16 septembre 2009

Tout


Le système solaire, ce n’est pas tout, Monsieur le professeur. Moi, le soleil, je l’ai jamais vu tout entier. Je sais qu’il existe, parce que tout est possible, mais moi je dis, les adultes bombardent leur logique un peu n’importe où. À vrai dire, Monsieur le professeur, je vois pas grand-chose qui soit logique dans tout ça. D’après ce que les gens disent en tout cas, tout se meut un peu n’importe où, tout se tait à peu près n’importe quand, tout se baise à peut près n’importe comment, tout se confond avec n’importe quoi. Moi je dis, une fois pour toutes, il faudrait lui mettre le grappin dessus, à ce tout. Qu’il cesse d’être à peu près rien et qu’il commence à être quelque chose... 

Non mais c’est vrai, je me demande à quoi il ressemble, ce tout. Ils disent souvent : tout s’oublie. Du coup, moi je dis, s’il s’oublie, c’est qu’il oublie de se laver. Et quelqu’un qui oublie de se laver, ça sent pas très propre. En plus, à ce qu’ils disent, il baigne toujours dans l’huile celui-là. Mais quand je me demande à quoi il ressemble, ce tout, je me rappelle qu’ils m’ont souvent dit : tout devient laid en vieillissant. Et quand j’y pense, ça doit faire vraiment longtemps que les gens disent ça. Alors le tout doit être vraiment vieux, et vraiment devenu très moche, et même très dégueulasse. 

Une qui est bonne, dans ce cas-là, c’est la toute. Vous connaissez? La femme du tout. Elle habite avec le tout malgré sa puanteur, alors que elle, ce qu’ils disent d’elle : ah, la toute belle! la toute radieuse! la toute splendide! la toute élégante! C’est la toute parfaite. Vraiment, je sais pas ce qu’elle fait avec lui. Mais les gens disent souvent : tout reste. Alors j’imagine que lui reste, et qu’elle le laisse rester. 

J’espère que, toutefois, la toute nourrit le tout.

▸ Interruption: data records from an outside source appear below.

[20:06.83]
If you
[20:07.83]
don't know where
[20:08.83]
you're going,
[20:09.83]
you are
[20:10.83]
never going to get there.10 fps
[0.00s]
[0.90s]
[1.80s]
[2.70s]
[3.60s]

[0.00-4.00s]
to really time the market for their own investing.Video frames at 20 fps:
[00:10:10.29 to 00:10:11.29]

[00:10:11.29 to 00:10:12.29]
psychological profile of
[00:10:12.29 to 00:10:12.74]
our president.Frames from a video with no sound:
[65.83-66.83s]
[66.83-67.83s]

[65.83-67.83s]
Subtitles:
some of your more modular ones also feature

Parce que sinon, faudrait faire gaffe, Monsieur le professeur. Un jour, tout va mourir. Et si tout meurt, moi je sais pas si tout va pas sauter aussi. C’est pas moi qui le dit. Mais plus j’y pense, plus ça fait peur, Monsieur le professeur.

Ce qui m’inquiète le plus, c’est qu’ils disent toujours que tout est dans tout. Et moi je me demande si tout est dans moi. Et comment il a fait pour entrer là, lui. Si j’entre dans votre classe, Monsieur, je veux être le seul à y entrer. Mais je sens toujours ce foutu tout qui se faufile un peu partout. Dans mes cahiers, dans mes notes de cours. Même quand je suis assis là, devant vous, à mon pupitre, il me fait gigoter. C’est lui qui me fait faire des bêtises, Monsieur.

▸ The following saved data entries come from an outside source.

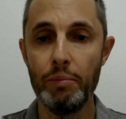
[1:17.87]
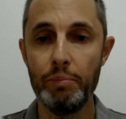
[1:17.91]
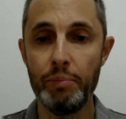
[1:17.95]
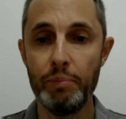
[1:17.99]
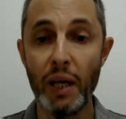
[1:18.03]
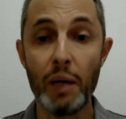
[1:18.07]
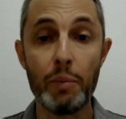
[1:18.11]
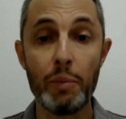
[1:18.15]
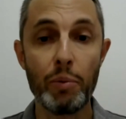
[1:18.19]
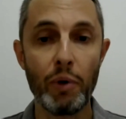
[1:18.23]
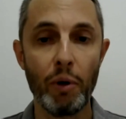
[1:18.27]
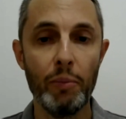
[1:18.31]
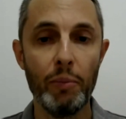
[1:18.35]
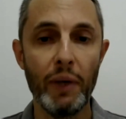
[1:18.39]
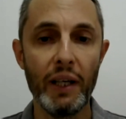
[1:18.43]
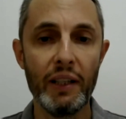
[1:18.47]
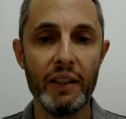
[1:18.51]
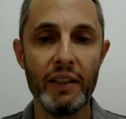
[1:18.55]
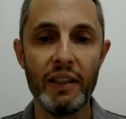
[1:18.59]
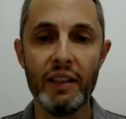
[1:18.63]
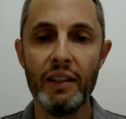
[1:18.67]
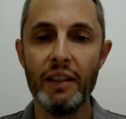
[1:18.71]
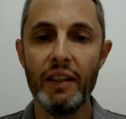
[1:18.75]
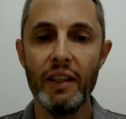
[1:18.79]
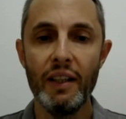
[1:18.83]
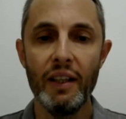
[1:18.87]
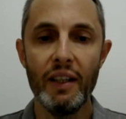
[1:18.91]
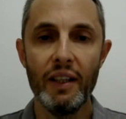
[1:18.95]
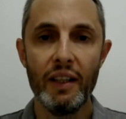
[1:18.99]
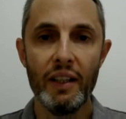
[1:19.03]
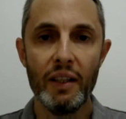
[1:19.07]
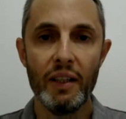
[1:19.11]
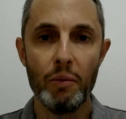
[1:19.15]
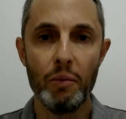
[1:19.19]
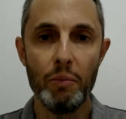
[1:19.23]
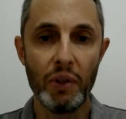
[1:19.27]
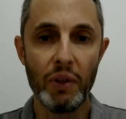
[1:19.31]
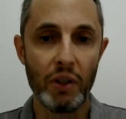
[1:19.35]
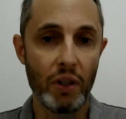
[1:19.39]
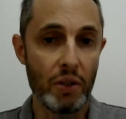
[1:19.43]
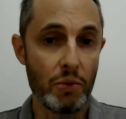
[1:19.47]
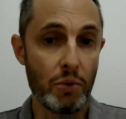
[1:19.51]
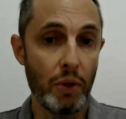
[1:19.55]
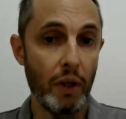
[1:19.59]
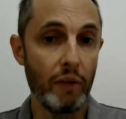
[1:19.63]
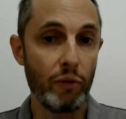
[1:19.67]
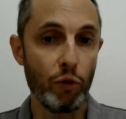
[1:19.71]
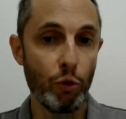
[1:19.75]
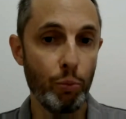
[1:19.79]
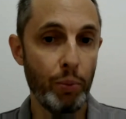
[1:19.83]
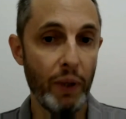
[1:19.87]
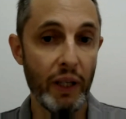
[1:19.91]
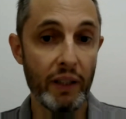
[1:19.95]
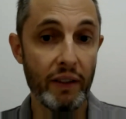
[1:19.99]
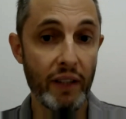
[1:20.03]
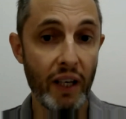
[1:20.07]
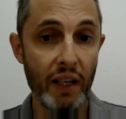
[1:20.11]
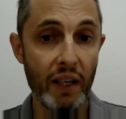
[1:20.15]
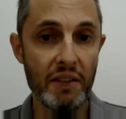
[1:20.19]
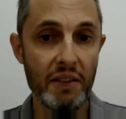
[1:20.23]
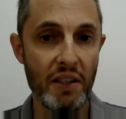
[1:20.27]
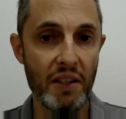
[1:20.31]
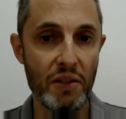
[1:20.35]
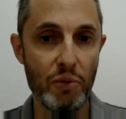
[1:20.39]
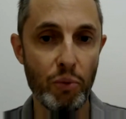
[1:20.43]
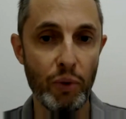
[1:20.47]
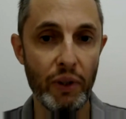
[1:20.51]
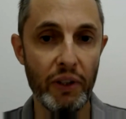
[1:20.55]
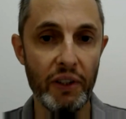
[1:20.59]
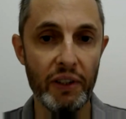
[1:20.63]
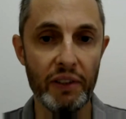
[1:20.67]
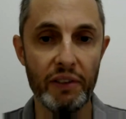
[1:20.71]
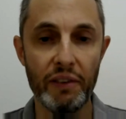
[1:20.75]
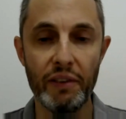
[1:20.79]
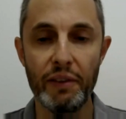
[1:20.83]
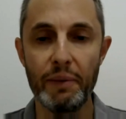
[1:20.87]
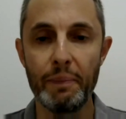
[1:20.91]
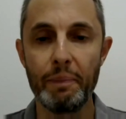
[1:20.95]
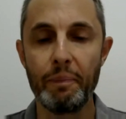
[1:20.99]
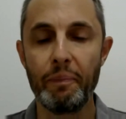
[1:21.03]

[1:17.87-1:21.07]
paper money because we have to pay taxes with it.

C’est sa faute à lui, vous savez. C’est lui le maître. Les gens disent que tout est l’envers, que tout est en désordre. Tout est carrément désordonné. Pas étonnant que mon pupitre soit dans cet état-là... C’est lui qui décide, c’est lui le maître. Il a même son temps à lui. Il disent toujours : y a un temps pour tout! Vous voyez, il a même un temps pour lui tout seul. Et moi je me retrouve « en tout temps » quoi, dans le temps du tout. Je suis dans son temps à lui, Monsieur, faut pas me demander ce que sont les participes passés... Ou le subjonctif présent... Je connais le temps du tout, mais vos temps à vous, je les connais pas du tout. 

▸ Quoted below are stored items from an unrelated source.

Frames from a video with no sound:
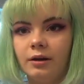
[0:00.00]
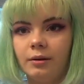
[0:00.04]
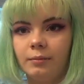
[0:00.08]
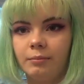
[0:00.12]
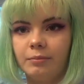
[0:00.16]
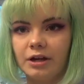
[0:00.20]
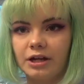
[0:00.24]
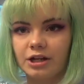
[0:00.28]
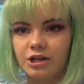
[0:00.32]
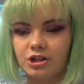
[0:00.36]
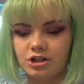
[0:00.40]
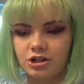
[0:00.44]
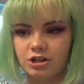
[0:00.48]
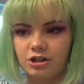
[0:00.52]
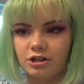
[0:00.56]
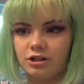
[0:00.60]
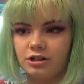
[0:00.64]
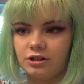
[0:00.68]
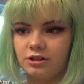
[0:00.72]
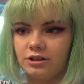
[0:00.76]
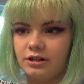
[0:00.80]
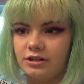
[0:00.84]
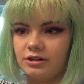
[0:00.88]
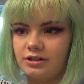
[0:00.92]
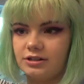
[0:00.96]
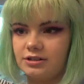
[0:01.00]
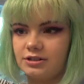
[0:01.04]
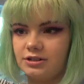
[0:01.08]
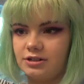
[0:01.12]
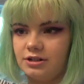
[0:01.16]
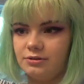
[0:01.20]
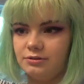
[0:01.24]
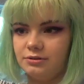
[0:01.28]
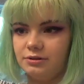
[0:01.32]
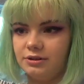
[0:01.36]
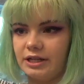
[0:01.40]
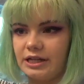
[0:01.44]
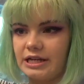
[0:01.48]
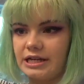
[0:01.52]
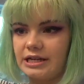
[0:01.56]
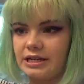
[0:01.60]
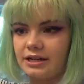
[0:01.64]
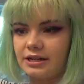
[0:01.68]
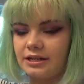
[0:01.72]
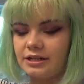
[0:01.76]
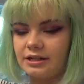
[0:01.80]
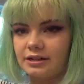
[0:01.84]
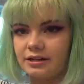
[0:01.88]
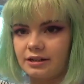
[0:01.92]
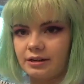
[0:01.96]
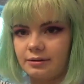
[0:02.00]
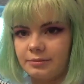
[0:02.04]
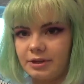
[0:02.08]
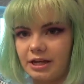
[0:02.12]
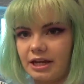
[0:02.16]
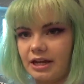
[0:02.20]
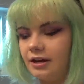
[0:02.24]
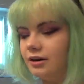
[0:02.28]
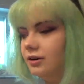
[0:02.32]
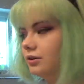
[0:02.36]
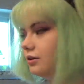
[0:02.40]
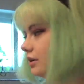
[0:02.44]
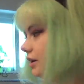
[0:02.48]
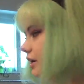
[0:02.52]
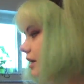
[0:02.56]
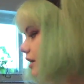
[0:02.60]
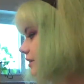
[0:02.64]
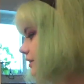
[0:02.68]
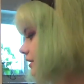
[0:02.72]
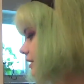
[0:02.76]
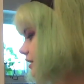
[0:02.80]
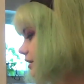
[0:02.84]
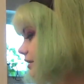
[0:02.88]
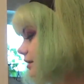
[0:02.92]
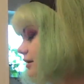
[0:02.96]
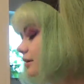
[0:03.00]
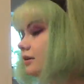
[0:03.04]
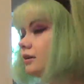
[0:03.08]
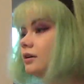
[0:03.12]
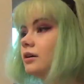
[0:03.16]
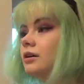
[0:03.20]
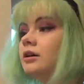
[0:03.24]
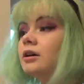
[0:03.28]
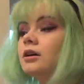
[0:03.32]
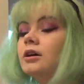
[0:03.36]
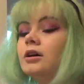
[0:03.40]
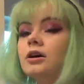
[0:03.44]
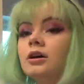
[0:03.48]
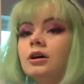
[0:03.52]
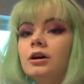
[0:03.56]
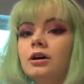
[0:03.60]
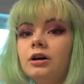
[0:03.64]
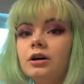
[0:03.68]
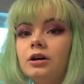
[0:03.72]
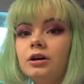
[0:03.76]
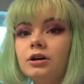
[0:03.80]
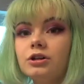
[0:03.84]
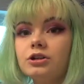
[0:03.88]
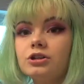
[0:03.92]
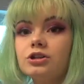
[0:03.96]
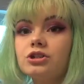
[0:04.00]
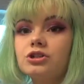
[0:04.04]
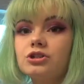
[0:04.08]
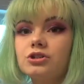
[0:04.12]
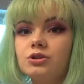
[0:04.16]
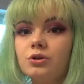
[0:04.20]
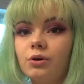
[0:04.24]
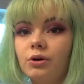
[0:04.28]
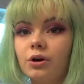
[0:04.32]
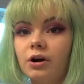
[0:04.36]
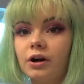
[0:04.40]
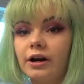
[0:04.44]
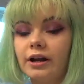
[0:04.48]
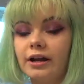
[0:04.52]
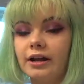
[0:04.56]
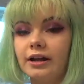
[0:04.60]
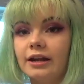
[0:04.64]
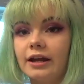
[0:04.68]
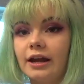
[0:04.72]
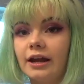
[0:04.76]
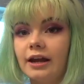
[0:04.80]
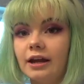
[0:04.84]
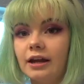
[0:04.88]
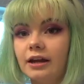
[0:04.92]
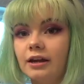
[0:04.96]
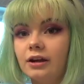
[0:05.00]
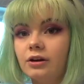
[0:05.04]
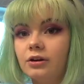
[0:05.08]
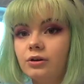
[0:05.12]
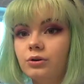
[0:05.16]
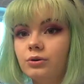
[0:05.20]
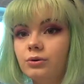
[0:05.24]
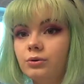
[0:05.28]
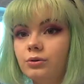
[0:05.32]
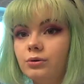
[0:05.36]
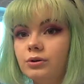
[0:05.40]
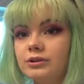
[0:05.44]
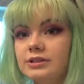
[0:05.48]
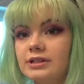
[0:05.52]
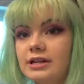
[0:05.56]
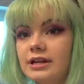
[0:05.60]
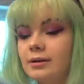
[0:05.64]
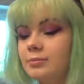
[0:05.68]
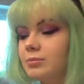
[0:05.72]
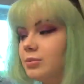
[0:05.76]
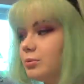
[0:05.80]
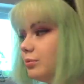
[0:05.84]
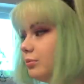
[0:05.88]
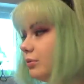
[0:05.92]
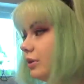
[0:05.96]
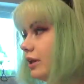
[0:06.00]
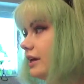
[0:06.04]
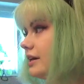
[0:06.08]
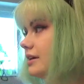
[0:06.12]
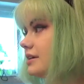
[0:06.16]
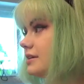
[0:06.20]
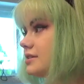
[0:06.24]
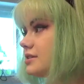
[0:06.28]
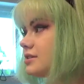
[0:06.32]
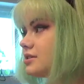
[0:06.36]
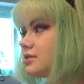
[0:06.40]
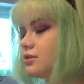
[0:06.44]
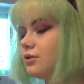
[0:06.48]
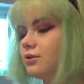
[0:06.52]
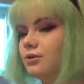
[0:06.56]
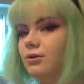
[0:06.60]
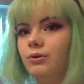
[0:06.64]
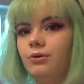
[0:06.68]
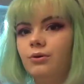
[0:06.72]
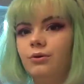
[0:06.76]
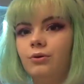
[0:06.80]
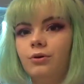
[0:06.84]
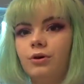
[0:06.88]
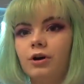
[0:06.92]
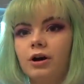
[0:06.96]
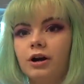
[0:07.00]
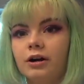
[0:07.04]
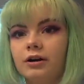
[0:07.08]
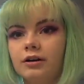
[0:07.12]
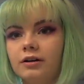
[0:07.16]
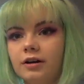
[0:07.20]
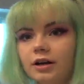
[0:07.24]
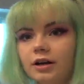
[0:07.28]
Make sure there is no leaking coming out, and then store in a cool, damp place or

Ils disent que tout devient laid en vieillissant, mais aussi ils disent : tout se complexifie en vieillissant. Moi je crois que c’est ça le problème. Il est si vieux, le tout, qu’on pourra jamais le comprendre. Et moi j’essaie de le comprendre, Monsieur, mais tout me dépasse. Pourtant, ils disent, tout s’explique. À moi, il s’est jamais expliqué. J’ai fini d’attendre. Tout est beaucoup plus vieux que moi, ici. Moi je dis, vaudrait mieux pour moi que je m’éloigne de tout, un certain temps. 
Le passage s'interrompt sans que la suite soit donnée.